The League already took on the movie world in 2006 to denounce the blockbuster "The Da Vinci Code" and its central tenant that Jesus Christ had a child by Mary Magdalene whose descendants still survive today.

The US Conference of Catholic Bishops however has been more nuanced in its approach warning in a review of "The Golden Compass" of its "anti-clerical subtext, standard genre occult elements, character born out of wedlock, a whiskey-guzzling bear."

But it adds that "taken purely on its own cinematic terms, (it) can be viewed as an exciting adventure story with a traditional struggle between good and evil, and a generalized rejection of authoritarianism."

"The Golden Compass" will be released in some 3,000 cinemas and only 60 have so far refused to screen it, according to the industry daily Variety.

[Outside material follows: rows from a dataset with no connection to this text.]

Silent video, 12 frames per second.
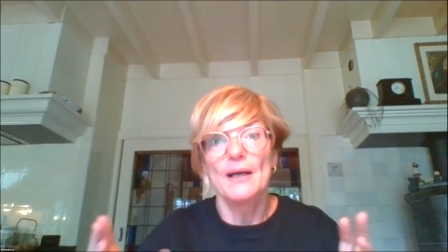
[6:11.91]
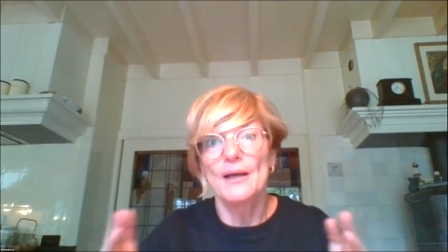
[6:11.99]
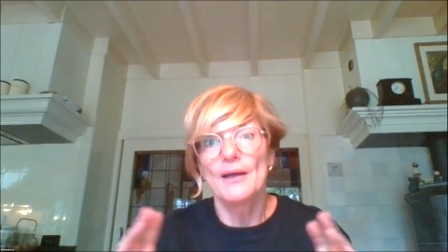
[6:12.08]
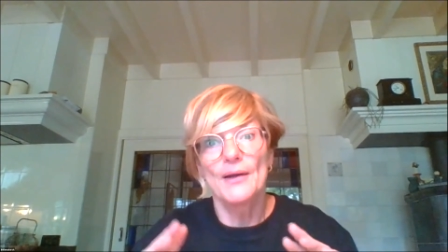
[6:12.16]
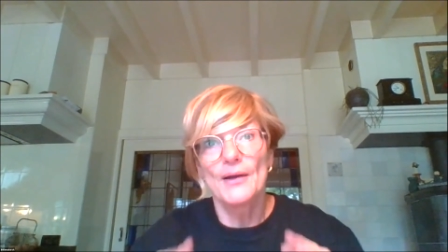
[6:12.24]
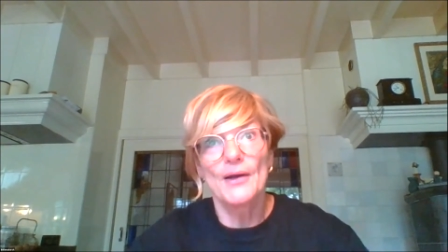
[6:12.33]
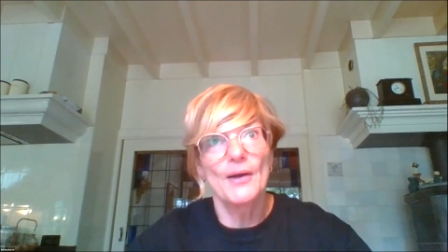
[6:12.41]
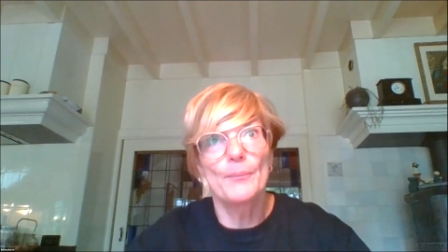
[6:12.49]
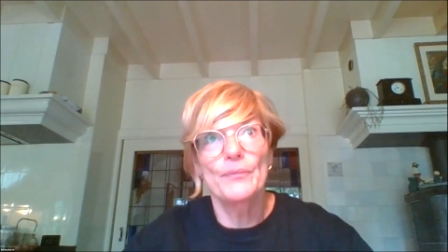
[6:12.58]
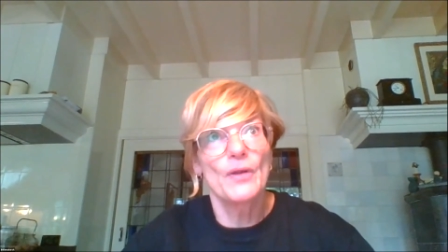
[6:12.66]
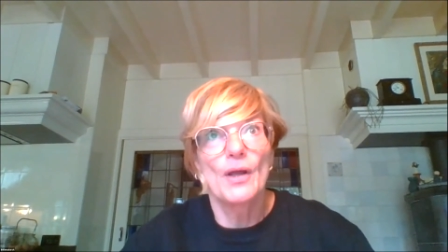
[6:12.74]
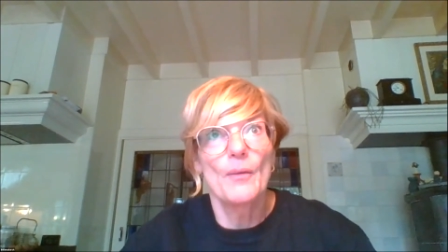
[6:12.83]

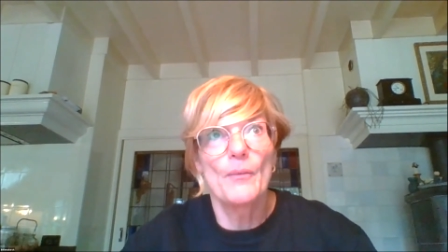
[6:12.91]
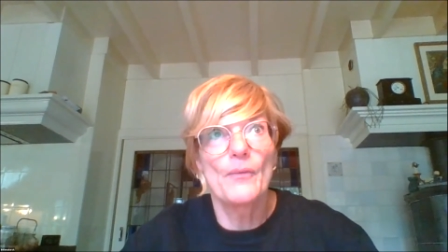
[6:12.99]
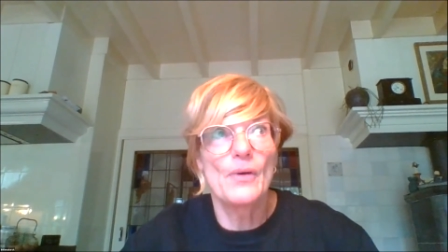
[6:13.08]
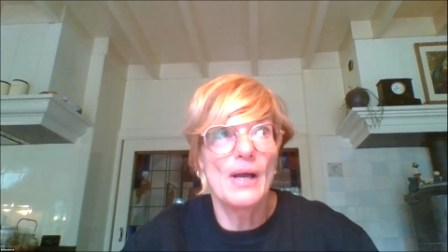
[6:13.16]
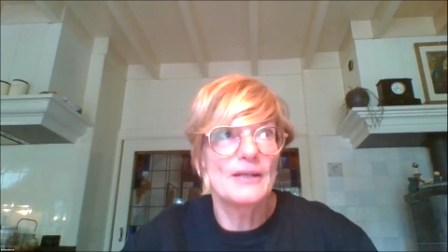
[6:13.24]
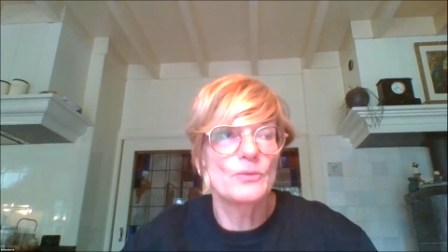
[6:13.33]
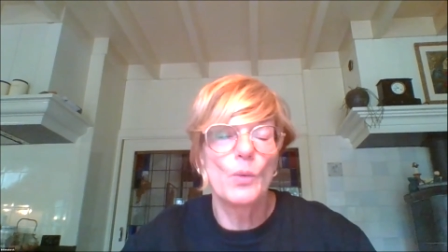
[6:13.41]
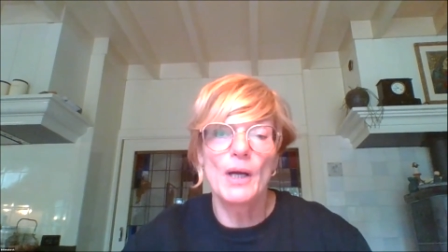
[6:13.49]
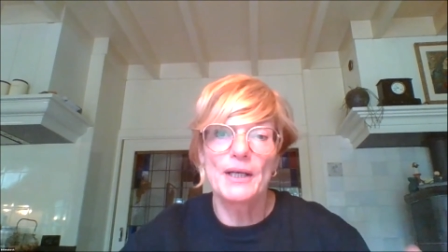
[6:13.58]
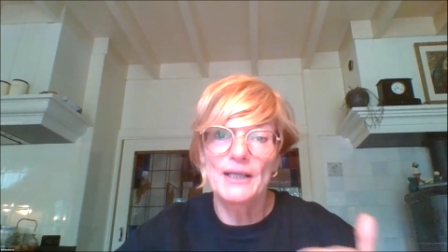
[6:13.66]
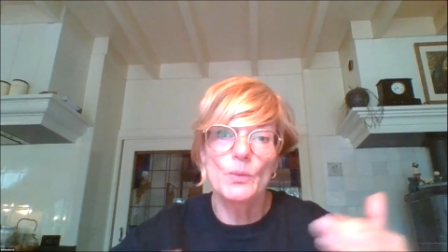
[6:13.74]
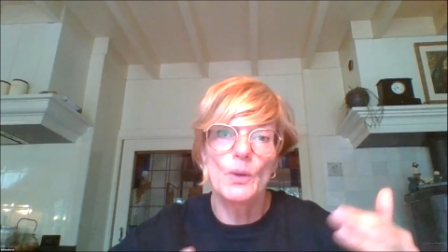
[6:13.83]
at
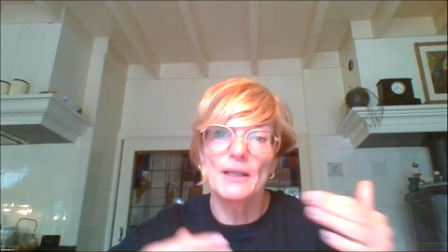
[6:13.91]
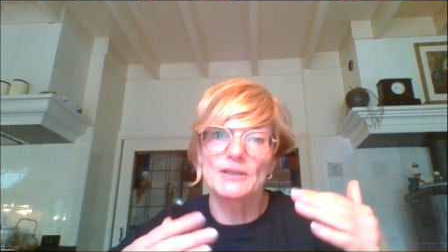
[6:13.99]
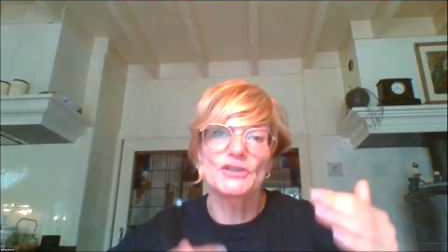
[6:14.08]
one.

"It's this undisguised anti-religious theme that has numerous groups in a lather, but perhaps more of an issue for some ... will be the film's lack of exciting uplift and the almost unrelievedly nasty treatment of the young characters by a host of aggressively unpleasant elders," Variety added.

I mean seriously its just a book.
There is no depiction of Jesus in the book. Hell (excuse the pun) for that matter I don't even think it mentions any religious denomination in the book. But religious fundamentalists are up in arms over it.

Same way they were up in arms over the Harry Potter Books.
I mean REALLY! Harry Potter is a problem? Witch craft is the problem afflicting the faith? Seriously?

The Church has lost its way long before this book or Potter came along.
Perhaps instead of dealing with superficial things like the fictitious books that writers with vivid imaginations are writers, they should be dealing with the problems of Priests that are not allowed to marry, Priests abusing kids and the dwindling number of faithful that are going to church.

It has little to do with Books and Movies.

Its not at the level of the Sudan problems over a Teddy Bear. But its still pretty overblown.